Female-led body shops seem to be leveraging the shift well.
Mike: Definitely. You’re seeing a lot of females within the industry not only at the front of the office but also on the production floor. I follow quite a few all-female auto body shops on social media. I think it’s fantastic. A few years ago, I was tasked with assembling an apprentice program and part of it involved tackling how to get women like them to become ambassadors for the industry.
I think it’s two-fold: How do we attract female workers and what steps do we take to make sure they’re fulfilled in their careers? Those things are important now, but the industry’s communication with women has always been poor. So this is a complete paradigm shift from the way collision centers have been run for the past 75-80 years.
It’s completely upending and expanding the three core Bodyman, Painter, and Estimator roles as we’ve known them—now there are fifteen roles. One MSO tells me they are acquiring an average of two to three shops per week. On their social media, you’ll see quite a few women in leadership roles at their stores. For this industry to grow, women are an asset that must be capitalized on.
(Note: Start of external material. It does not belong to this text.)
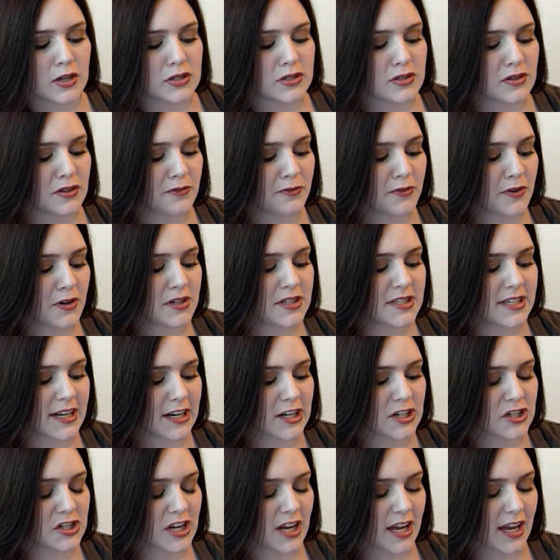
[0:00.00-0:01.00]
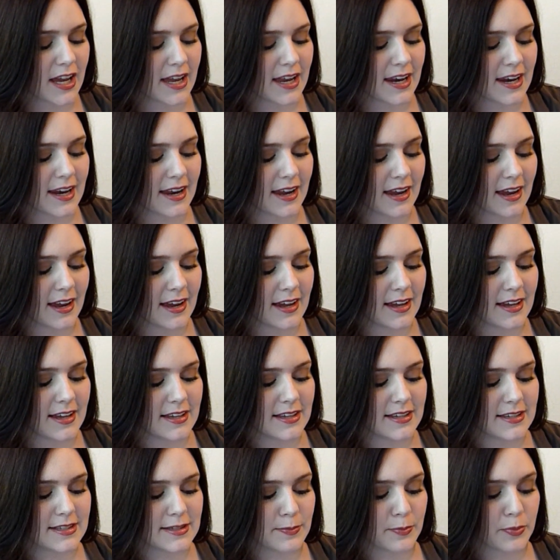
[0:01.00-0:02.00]
So the first section
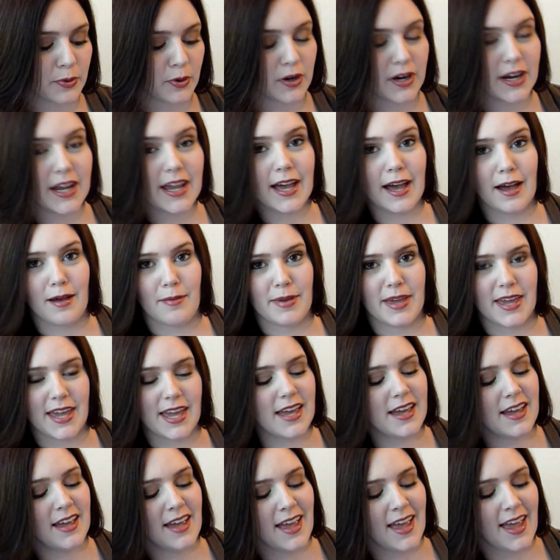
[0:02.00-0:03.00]
is pre-hubby,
This industry is open to literally anyone, not just your stereotypical guy who changed the oil with his dad in the driveway as a kid.
So, the takeaway is that there are no shortcuts to a shop’s survival with the Millennial workforce?
Mike: Correct. Nowadays, shops that advertise six-figure earning potential to recruit talent are only attracting current workers. They’re not developing new workers. They’re poaching from their competitors, which only drives up the cost of labor for everyone, and that can’t last long-term.
Even if they don’t like cars, this is a valid industry that Millennials can learn a portion of, be successful at, and earn a very good living from—with the right training.